16. If the misconduct which I have described, had been only to be found, Mr. Town, at my friend's table, I should not have troubled you with this letter: but the same kind of ill breeding prevails too often, and in too many places. The giglers and the whisperers are innumerable; they beset us wherever we go; and it is observable, that after a short murmur of whispers, out comes the burst of laughter: like a gunpowder serpent, which, after hissing about for some time, goes off in a bounce.

17. Some excuse may perhaps be framed for this ill-timed merriment, in the fair sex. Venus, the goddess of beauty, is frequently called laughter-loving dame; and by laughing, our modern ladies may possibly imagine, that they render themselves like Venus. I have indeed remarked, that the ladies commonly adjust their laugh to their persons, and are merry in proportion as it sets off their particular charms.

18. One lady is never further moved than to a smile or a simper, because nothing else shews her dimples to so much advantage; another who has a fine set of teeth, runs into a broad grin; while a third, who is admired for a well turned neck and graceful chest, calls up all her beauties to view by breaking into violent and repeated peals of laughter.

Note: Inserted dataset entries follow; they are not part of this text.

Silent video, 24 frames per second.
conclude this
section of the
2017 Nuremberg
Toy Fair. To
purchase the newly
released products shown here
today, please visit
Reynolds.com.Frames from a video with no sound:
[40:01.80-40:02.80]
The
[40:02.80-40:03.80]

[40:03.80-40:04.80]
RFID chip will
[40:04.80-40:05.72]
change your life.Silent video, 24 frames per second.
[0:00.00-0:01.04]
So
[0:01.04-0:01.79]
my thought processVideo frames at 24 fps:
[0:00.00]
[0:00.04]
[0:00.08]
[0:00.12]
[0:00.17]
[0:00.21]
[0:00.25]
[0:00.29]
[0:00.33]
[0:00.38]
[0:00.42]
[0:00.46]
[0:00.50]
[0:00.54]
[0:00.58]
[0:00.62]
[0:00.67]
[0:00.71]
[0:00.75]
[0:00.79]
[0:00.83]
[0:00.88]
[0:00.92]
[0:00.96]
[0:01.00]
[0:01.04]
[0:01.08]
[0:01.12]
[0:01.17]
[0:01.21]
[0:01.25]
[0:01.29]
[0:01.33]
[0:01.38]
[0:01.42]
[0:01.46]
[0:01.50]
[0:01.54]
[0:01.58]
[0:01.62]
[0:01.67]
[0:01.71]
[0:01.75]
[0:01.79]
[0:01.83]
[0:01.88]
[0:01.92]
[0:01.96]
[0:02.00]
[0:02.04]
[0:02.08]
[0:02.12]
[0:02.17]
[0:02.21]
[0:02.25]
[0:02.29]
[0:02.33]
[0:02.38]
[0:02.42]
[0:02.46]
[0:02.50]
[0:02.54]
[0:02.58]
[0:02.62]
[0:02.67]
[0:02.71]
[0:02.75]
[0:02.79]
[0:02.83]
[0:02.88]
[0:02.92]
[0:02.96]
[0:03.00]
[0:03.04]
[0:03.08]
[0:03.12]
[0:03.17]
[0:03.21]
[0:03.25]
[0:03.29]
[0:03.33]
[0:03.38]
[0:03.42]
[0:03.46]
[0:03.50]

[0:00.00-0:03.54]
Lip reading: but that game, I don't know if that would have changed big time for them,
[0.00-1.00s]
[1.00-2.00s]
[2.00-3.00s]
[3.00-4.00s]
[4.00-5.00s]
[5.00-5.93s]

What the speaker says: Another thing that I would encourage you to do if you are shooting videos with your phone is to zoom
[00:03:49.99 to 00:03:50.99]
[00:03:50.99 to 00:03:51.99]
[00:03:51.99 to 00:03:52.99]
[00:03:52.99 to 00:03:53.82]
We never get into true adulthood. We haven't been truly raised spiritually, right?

19. I would not be understood to impose gravity or too great a reserve on the fair sex. Let them laugh at a feather; but let them declare openly, that it is a feather which occasions their mirth. I must confess, that laughter becomes the young, the gay, and the handsome: but a whisper is unbecoming at all ages, and in both sexes: nor ought it ever to be practised, except in the round gallery of St. Paul's, or in the famous whispering place in Gloucester cathedral, where two whisperers hear each other at the distance of five-and-twenty yards.

I am, Sir,
Your humble Servant.

Beauty.

1. Though the danger of disappointment is always in proportion to the height of expectation, yet I this day claim the attention of the ladies, and profess to teach an art by which all may obtain what has hitherto been deemed the prerogative of a few: an art by which their predominant passion may be gratified, and their conquest not only extended, but secured; "The art of being PRETTY."

2. But though my subject may interest the ladies, it may, perhaps, offend those profound moralists who have long since determined, that beauty ought rather to be despised than desired; that, like strength, it is a mere natural excellence, the effect that causes wholly out of our power, and not intended either as the pledge of happiness or the distinction of merit.

3. To these gentlemen I shall remark, that beauty is among those qualities which no effort of human wit could ever bring into contempt: it is therefore to be wished at least, that beauty was in some degree dependent upon sentiment and manners, that so high a privilege might not be possessed by the unworthy, and that human reason might no longer suffer the mortification of those who are compelled to adore an idol, which differs from a stone or log only by the skill of the artificer: and if they cannot themselves behold beauty with indifference, they must, surely, approve an attempt to shew that it merits their regard.